Below are records with pictures; copy word for word only the lines between the line with "[00:00:05.79]" and the line with "Transcript: and you", inclusive, and drop the pictures.

BEGIN RECORDED DATA

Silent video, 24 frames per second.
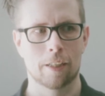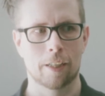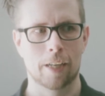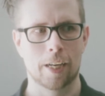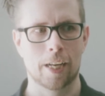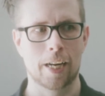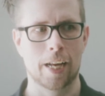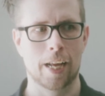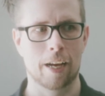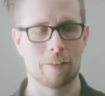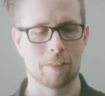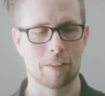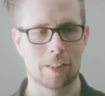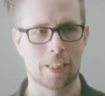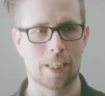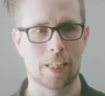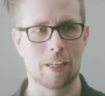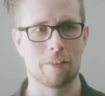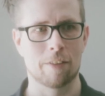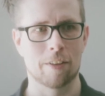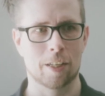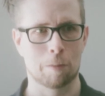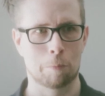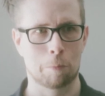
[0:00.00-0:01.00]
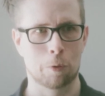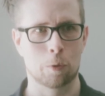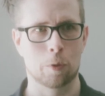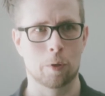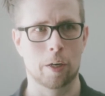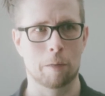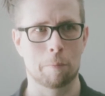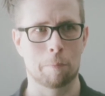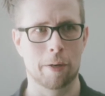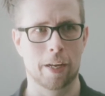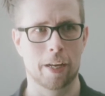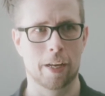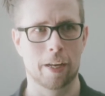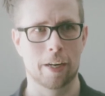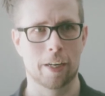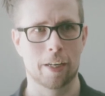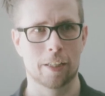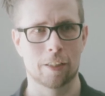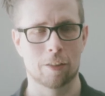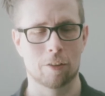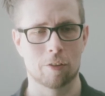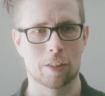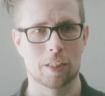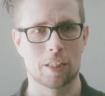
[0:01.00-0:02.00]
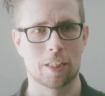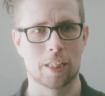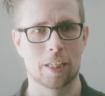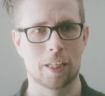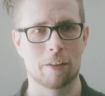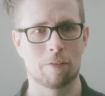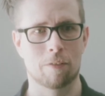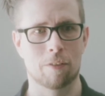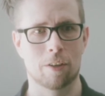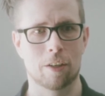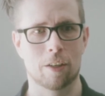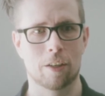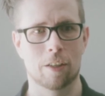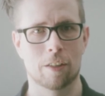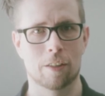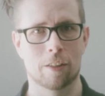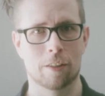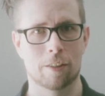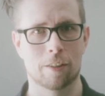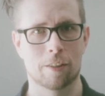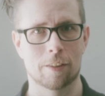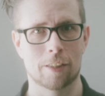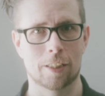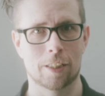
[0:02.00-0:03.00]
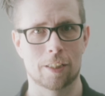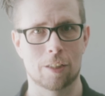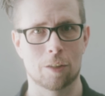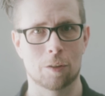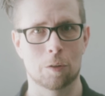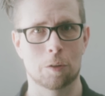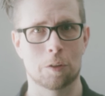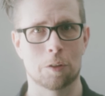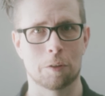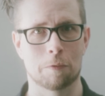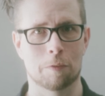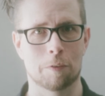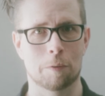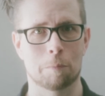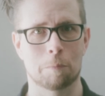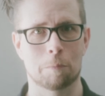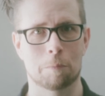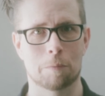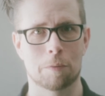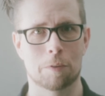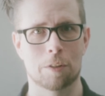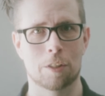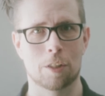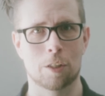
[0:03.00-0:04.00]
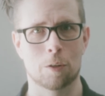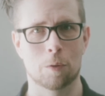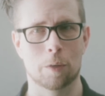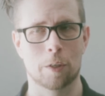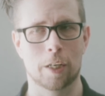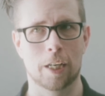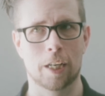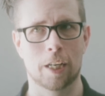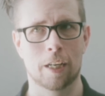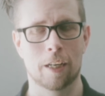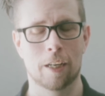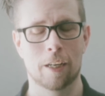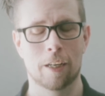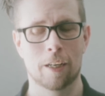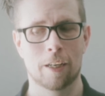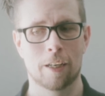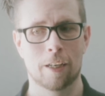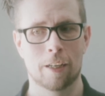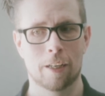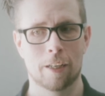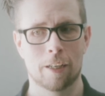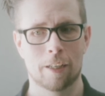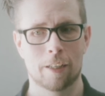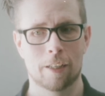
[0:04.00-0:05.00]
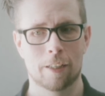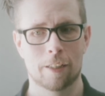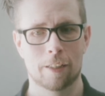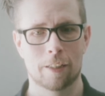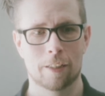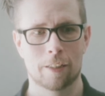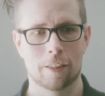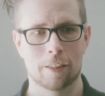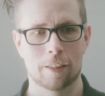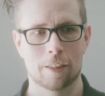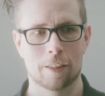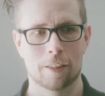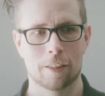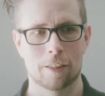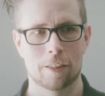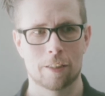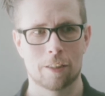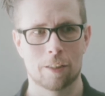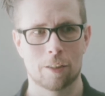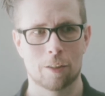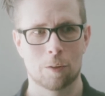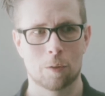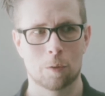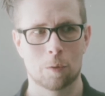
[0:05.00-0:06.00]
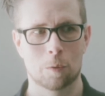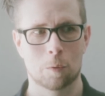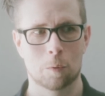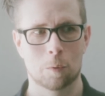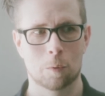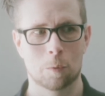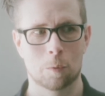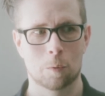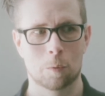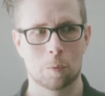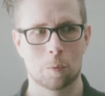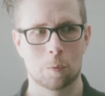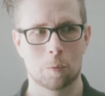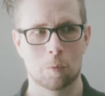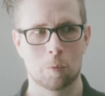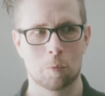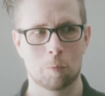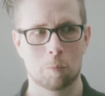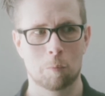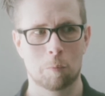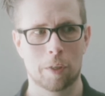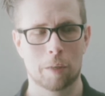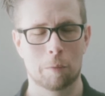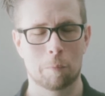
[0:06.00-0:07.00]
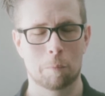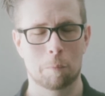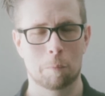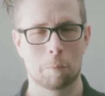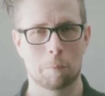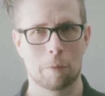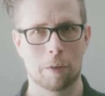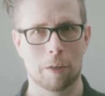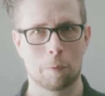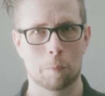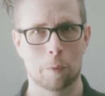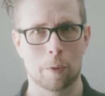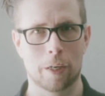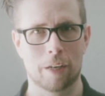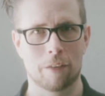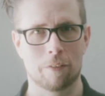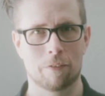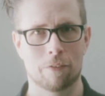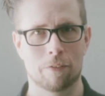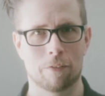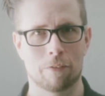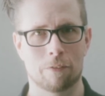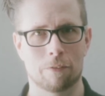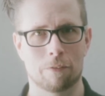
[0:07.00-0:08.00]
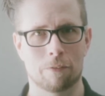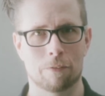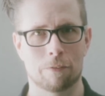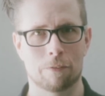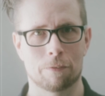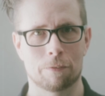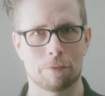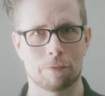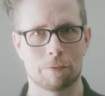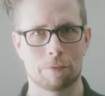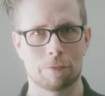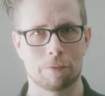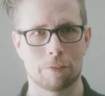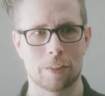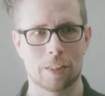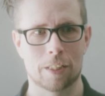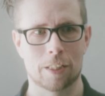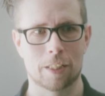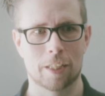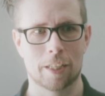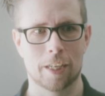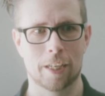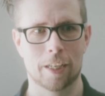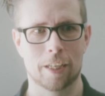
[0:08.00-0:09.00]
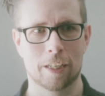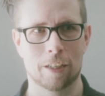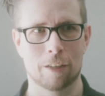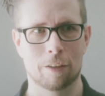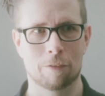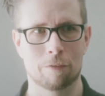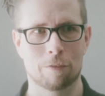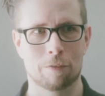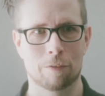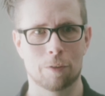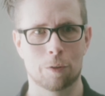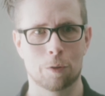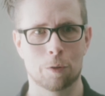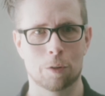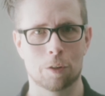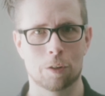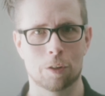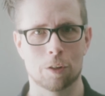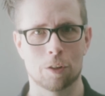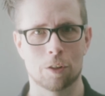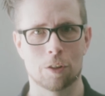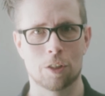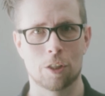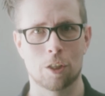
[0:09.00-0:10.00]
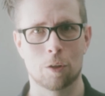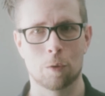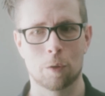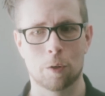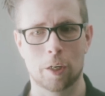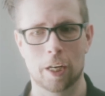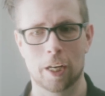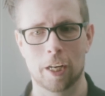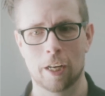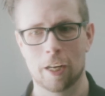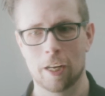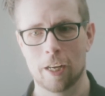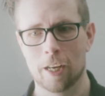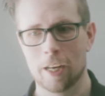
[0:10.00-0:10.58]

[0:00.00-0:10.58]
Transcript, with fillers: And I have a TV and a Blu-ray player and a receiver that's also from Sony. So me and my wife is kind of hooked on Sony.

END RECORDED DATA
BEGIN RECORDED DATA

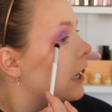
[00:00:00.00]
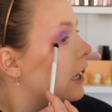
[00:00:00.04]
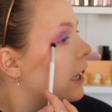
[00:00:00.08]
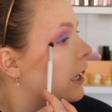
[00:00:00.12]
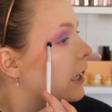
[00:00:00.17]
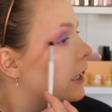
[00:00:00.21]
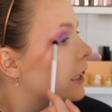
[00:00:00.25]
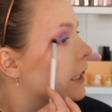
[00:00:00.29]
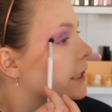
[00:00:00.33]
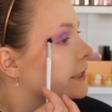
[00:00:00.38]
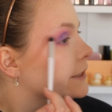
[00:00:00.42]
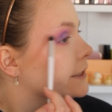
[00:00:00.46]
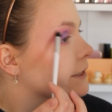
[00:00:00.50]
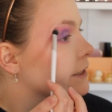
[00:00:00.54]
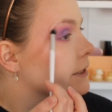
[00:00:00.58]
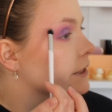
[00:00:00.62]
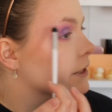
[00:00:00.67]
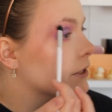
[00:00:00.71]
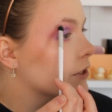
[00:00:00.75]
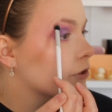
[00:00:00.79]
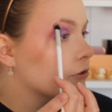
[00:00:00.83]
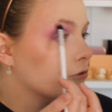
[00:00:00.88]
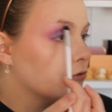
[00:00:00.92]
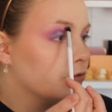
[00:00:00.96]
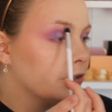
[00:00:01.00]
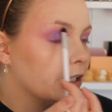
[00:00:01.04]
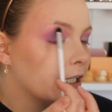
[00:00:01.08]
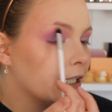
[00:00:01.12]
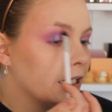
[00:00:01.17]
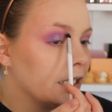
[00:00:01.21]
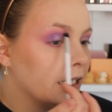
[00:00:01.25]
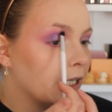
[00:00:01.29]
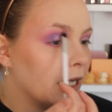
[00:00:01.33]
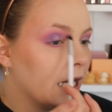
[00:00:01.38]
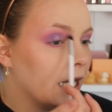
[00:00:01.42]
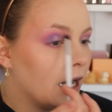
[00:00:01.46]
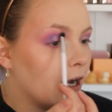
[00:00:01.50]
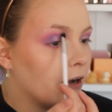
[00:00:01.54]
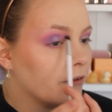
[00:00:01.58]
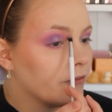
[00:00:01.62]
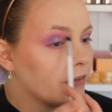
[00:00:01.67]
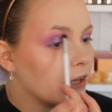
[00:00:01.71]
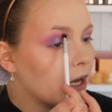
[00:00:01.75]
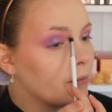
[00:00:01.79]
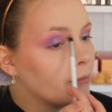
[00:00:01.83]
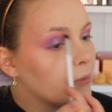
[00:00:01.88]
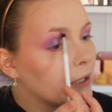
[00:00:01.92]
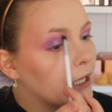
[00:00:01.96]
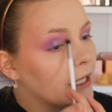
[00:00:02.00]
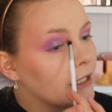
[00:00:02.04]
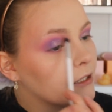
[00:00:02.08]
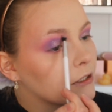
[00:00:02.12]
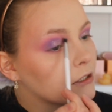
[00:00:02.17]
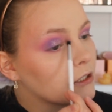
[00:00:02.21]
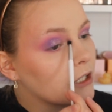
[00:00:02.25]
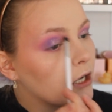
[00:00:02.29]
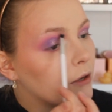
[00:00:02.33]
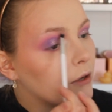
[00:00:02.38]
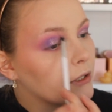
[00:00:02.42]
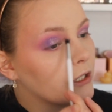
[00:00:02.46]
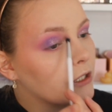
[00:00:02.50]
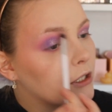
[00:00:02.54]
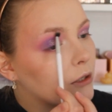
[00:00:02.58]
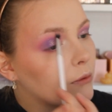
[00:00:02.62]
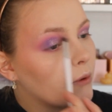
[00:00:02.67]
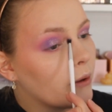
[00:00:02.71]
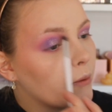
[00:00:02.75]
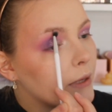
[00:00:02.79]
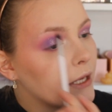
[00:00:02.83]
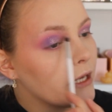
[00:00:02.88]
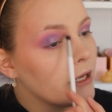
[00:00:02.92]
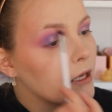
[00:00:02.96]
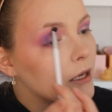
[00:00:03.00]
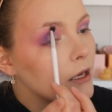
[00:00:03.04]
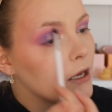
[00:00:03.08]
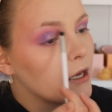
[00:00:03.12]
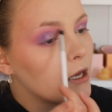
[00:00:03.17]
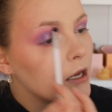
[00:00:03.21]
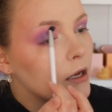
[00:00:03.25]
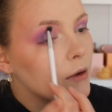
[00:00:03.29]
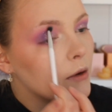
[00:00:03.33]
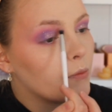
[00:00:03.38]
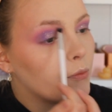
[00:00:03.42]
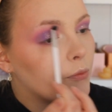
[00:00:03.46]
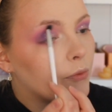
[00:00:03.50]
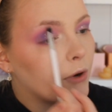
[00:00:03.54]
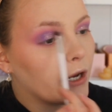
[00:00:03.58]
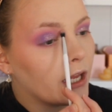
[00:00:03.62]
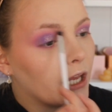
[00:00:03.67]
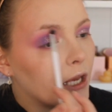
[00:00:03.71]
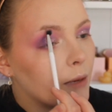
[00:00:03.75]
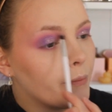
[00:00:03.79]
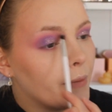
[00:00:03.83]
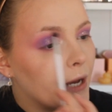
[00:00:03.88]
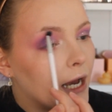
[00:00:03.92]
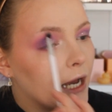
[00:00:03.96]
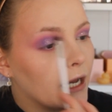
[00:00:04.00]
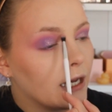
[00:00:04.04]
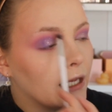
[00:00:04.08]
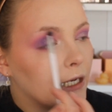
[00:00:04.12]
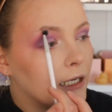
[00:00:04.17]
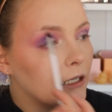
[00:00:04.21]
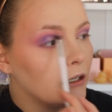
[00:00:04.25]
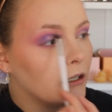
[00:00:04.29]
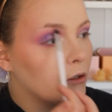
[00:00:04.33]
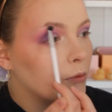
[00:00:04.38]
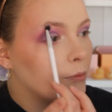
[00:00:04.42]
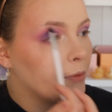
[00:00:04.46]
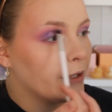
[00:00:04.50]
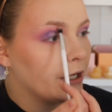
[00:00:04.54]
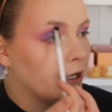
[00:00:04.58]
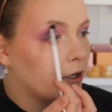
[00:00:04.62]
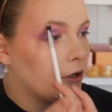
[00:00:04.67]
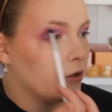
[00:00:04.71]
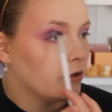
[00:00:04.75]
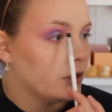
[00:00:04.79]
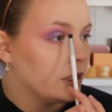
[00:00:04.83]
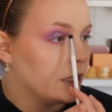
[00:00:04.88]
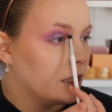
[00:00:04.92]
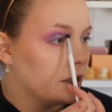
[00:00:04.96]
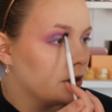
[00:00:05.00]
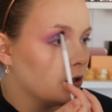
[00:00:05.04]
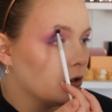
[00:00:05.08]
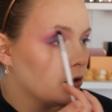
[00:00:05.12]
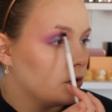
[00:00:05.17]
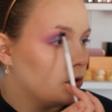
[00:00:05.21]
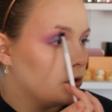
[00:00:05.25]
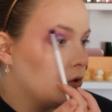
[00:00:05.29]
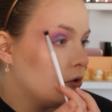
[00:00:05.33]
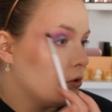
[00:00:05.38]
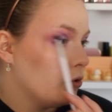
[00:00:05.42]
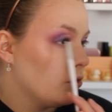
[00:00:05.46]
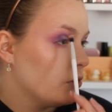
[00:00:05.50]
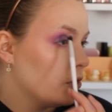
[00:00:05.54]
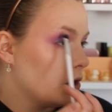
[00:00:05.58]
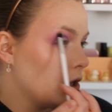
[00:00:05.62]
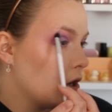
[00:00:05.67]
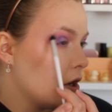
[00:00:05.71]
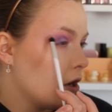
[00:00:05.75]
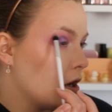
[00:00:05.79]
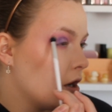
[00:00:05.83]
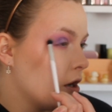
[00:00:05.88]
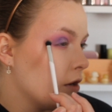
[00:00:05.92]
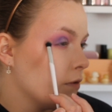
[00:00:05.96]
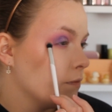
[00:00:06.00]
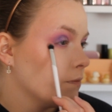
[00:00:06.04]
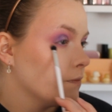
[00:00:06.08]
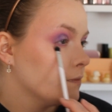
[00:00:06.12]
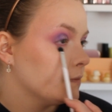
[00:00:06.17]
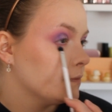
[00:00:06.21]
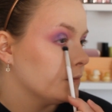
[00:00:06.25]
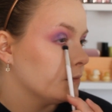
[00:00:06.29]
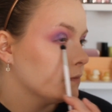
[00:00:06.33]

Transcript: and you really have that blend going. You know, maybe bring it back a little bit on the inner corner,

END RECORDED DATA
BEGIN RECORDED DATA

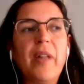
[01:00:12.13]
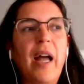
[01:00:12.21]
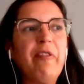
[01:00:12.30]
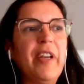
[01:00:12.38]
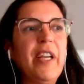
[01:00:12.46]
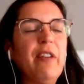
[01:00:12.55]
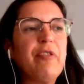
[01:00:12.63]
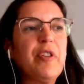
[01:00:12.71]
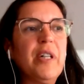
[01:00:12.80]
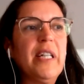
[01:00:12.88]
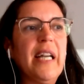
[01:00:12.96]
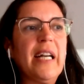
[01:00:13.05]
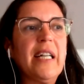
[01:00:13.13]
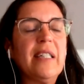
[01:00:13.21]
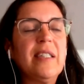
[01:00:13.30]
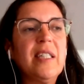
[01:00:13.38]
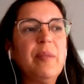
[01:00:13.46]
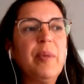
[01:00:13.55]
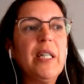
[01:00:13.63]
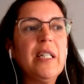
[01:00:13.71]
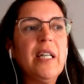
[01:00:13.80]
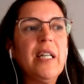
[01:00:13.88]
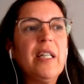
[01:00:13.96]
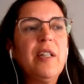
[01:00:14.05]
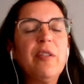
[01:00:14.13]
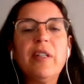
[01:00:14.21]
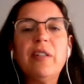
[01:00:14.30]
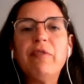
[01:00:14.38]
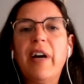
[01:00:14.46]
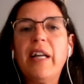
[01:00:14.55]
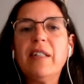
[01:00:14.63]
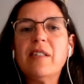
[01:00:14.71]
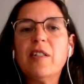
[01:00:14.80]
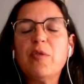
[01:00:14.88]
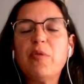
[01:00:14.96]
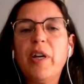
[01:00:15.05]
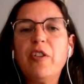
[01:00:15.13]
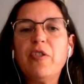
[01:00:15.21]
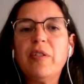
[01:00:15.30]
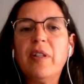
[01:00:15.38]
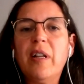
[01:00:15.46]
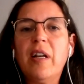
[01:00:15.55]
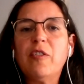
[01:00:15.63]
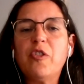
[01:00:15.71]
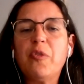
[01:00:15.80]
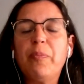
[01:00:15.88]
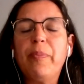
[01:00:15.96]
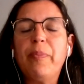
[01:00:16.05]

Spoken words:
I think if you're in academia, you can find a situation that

END RECORDED DATA

**ANSWER TO THE PROBLEM**
[00:00:05.79]
[00:00:05.83]
[00:00:05.88]
[00:00:05.92]
[00:00:05.96]
[00:00:06.00]
[00:00:06.04]
[00:00:06.08]
[00:00:06.12]
[00:00:06.17]
[00:00:06.21]
[00:00:06.25]
[00:00:06.29]
[00:00:06.33]

Transcript: and you really have that blend going. You know, maybe bring it back a little bit on the inner corner,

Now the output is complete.